Walking along Barons Court Road with Bertie we were accosted by a bearded man in, I suppose, his 50s.
He was fiddling with what looked like a small TV remote control. He did not say hello to Bertie; his first mistake. Instead he launched into his pitch. He only had a burner ‘phone – the thing he was holding – and wanted me to use my ‘phone to obtain the telephone number for Lloyds. Please correct me but I do not think it is possible to pronounce an apostrophe so I was unsure if he meant the insurance market or the bank. I, correctly, guessed the latter and told him there is a branch in King Street, Hammersmith. He told me there is a branch in North End Road. He then complained that I wouldn’t help and walked off.

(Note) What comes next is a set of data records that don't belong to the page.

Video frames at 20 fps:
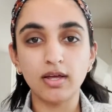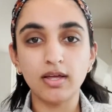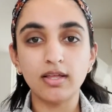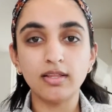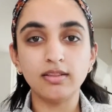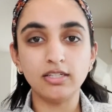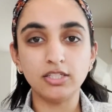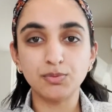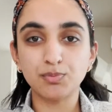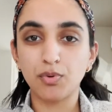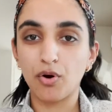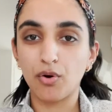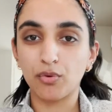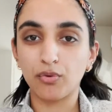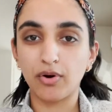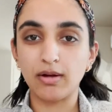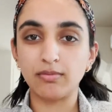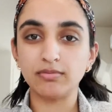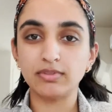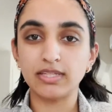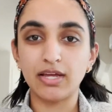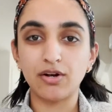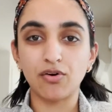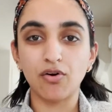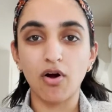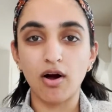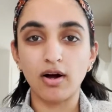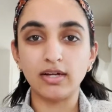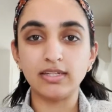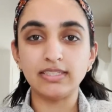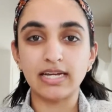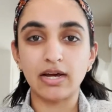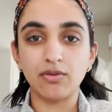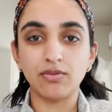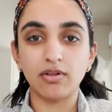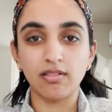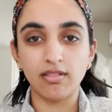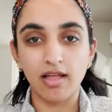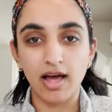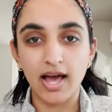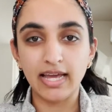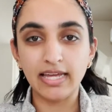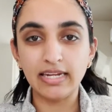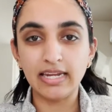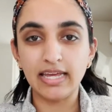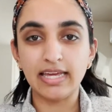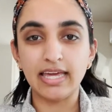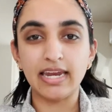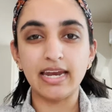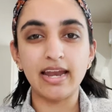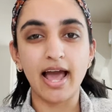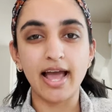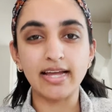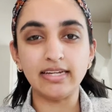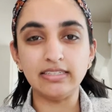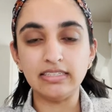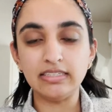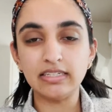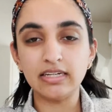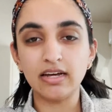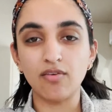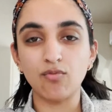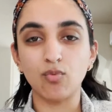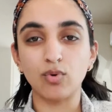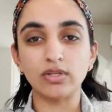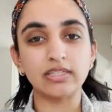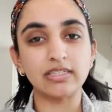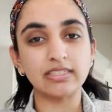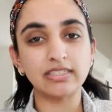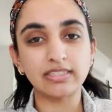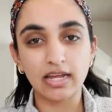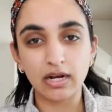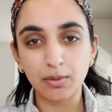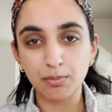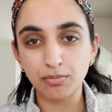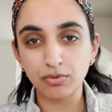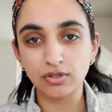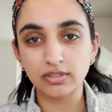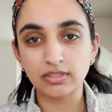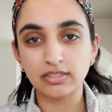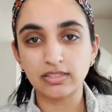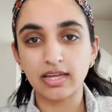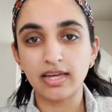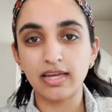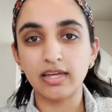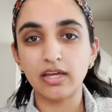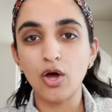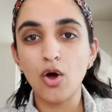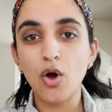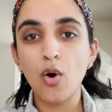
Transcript: these programs later on down the line and get an idea of what the setup looks like,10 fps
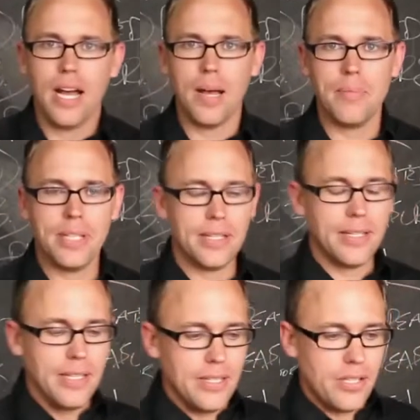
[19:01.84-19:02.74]
I'm going
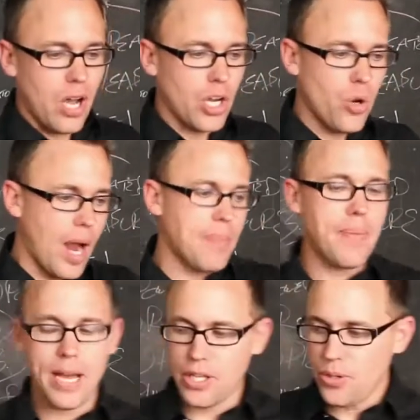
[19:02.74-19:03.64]
to talk crap
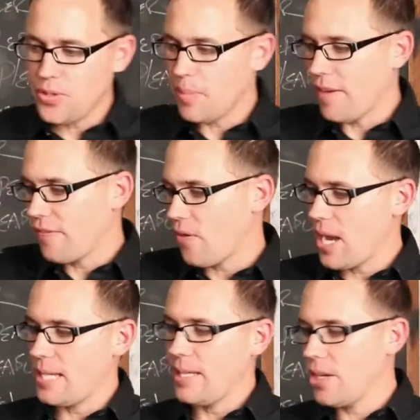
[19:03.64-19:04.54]
about you to my friend,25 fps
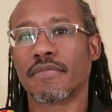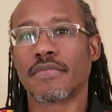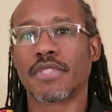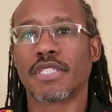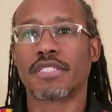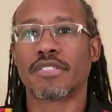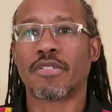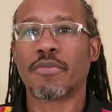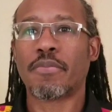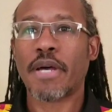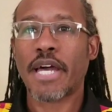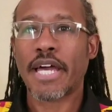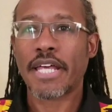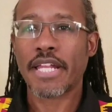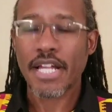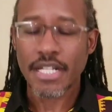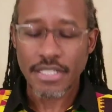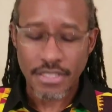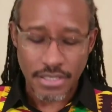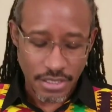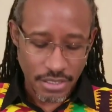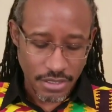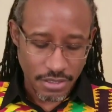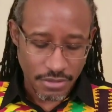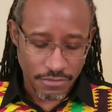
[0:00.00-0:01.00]
It's a bad
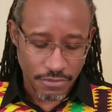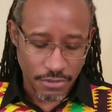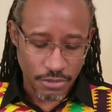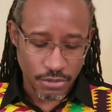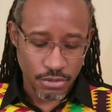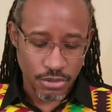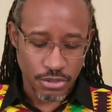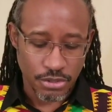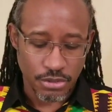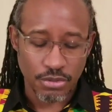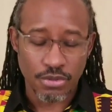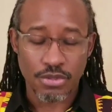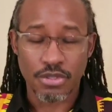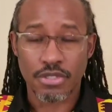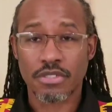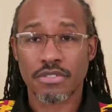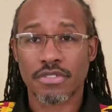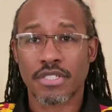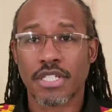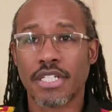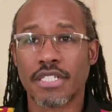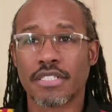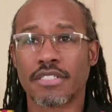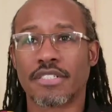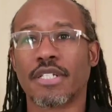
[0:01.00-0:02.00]
idea for new
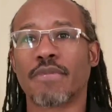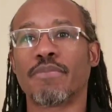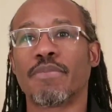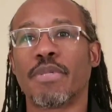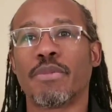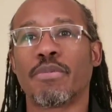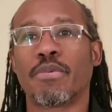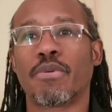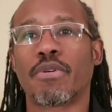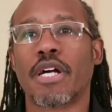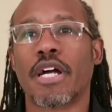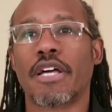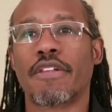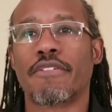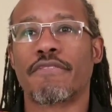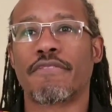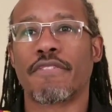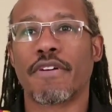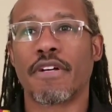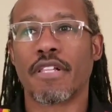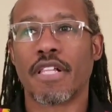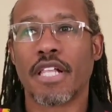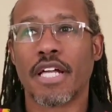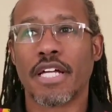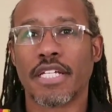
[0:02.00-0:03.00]
shooters, and some people kind of
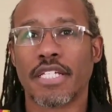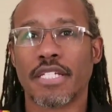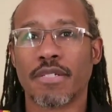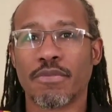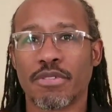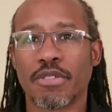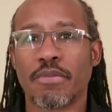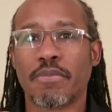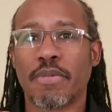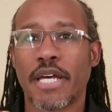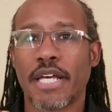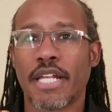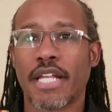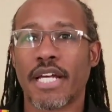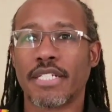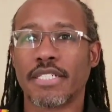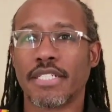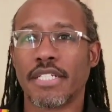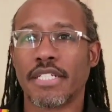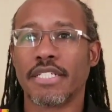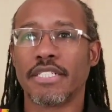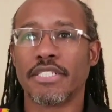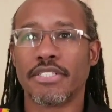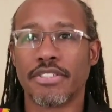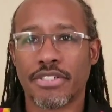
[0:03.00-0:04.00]
felt like it was a bad
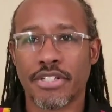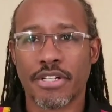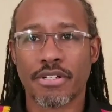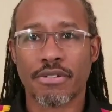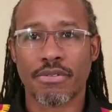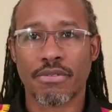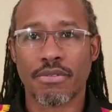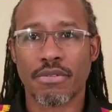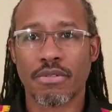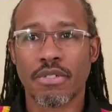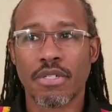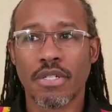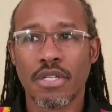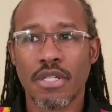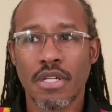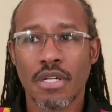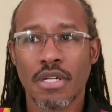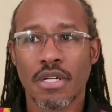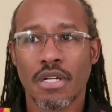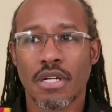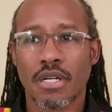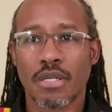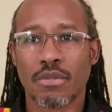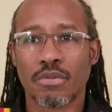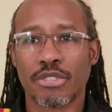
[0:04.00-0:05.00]
idea in general,
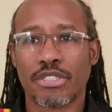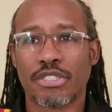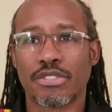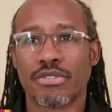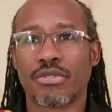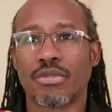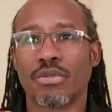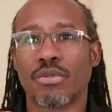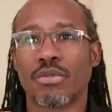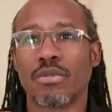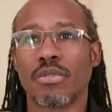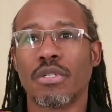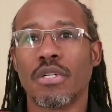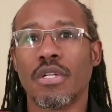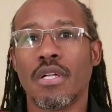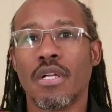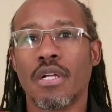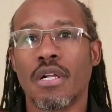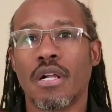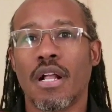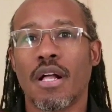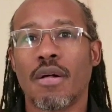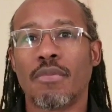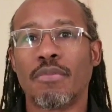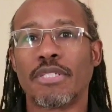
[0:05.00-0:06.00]
which is cool.
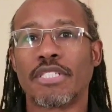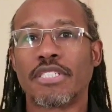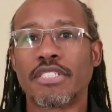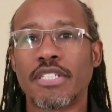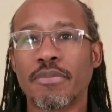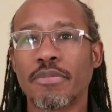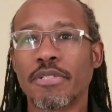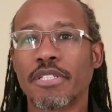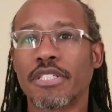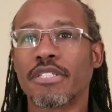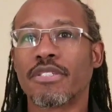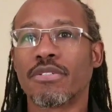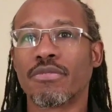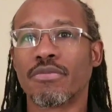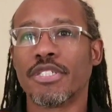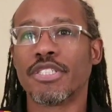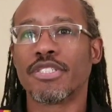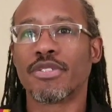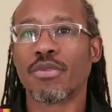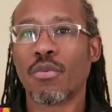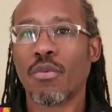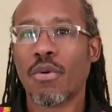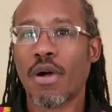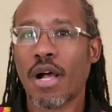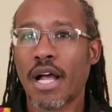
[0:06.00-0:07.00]
But typically the
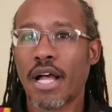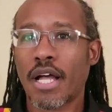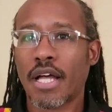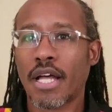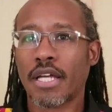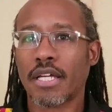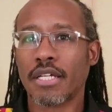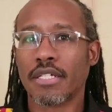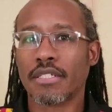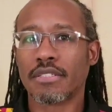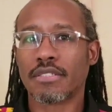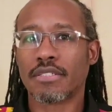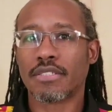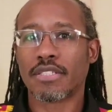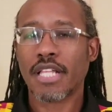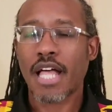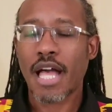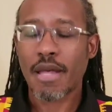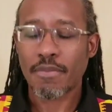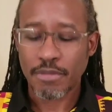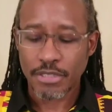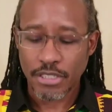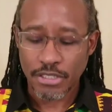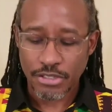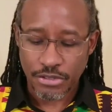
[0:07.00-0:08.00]
reason why
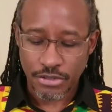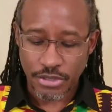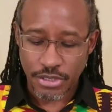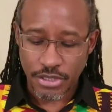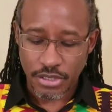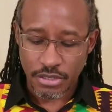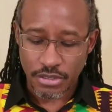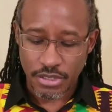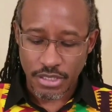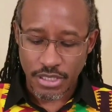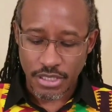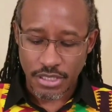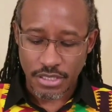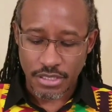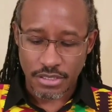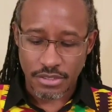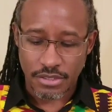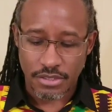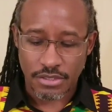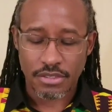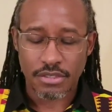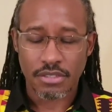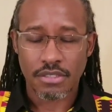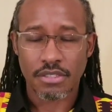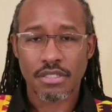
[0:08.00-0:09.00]
slapping the trigger
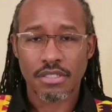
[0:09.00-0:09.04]
isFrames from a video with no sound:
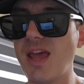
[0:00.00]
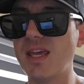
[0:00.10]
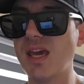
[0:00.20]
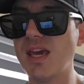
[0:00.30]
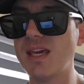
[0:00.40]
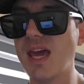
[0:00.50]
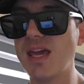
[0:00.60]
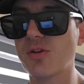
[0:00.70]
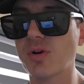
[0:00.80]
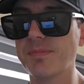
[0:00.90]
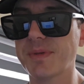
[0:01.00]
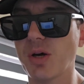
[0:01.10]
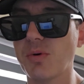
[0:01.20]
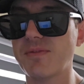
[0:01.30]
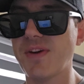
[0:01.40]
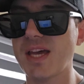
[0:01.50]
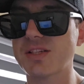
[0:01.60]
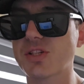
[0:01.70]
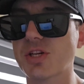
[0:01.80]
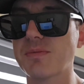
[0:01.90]
aka Crypto
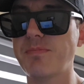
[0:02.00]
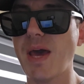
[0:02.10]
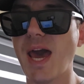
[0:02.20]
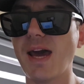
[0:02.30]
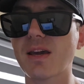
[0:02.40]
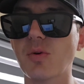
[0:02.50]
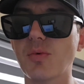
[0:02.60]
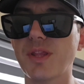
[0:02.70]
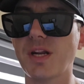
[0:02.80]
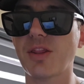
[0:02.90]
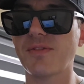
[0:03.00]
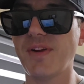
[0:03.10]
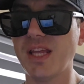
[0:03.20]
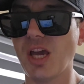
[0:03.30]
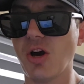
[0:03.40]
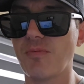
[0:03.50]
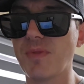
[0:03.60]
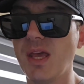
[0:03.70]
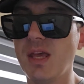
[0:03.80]
Investor, back with another video.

He was either too stupid or too lazy to tell his tale in the approved way. He should have had a word or two with Bertie, then explained at leisure why he needed to talk to a bank. Then I might have become hypnotised and pulled out my ‘phone, at which point he would have snaffled it. I admire an old-fashioned conman but it seems standards are slipping – a dying breed.
There have been three great give-away advertising campaigns in my time. First, Hoover in 1992; buy a Hoover for £100 and get two free return air tickets to the US, or get two air tickets and a free Hoover for £100. Hoover were weaselly and didn’t deliver. I did not participate. Today BA offers free companion tickets on a similarly weaselly basis – not actually dishonest ‘cos that’s stoatally different.
Anyway I had so many boxes of Persil I had no room for a Hoover.
I was a regular on the London to Carlisle line. Fortuitously four of us could travel first class for the price of one ticket through a loophole not generally available.
But the best ad campaign was Walkers crisps. I was alerted to it by colleagues in the office and it was pure fun. I won £60 and was left with a lotta bags of crisps.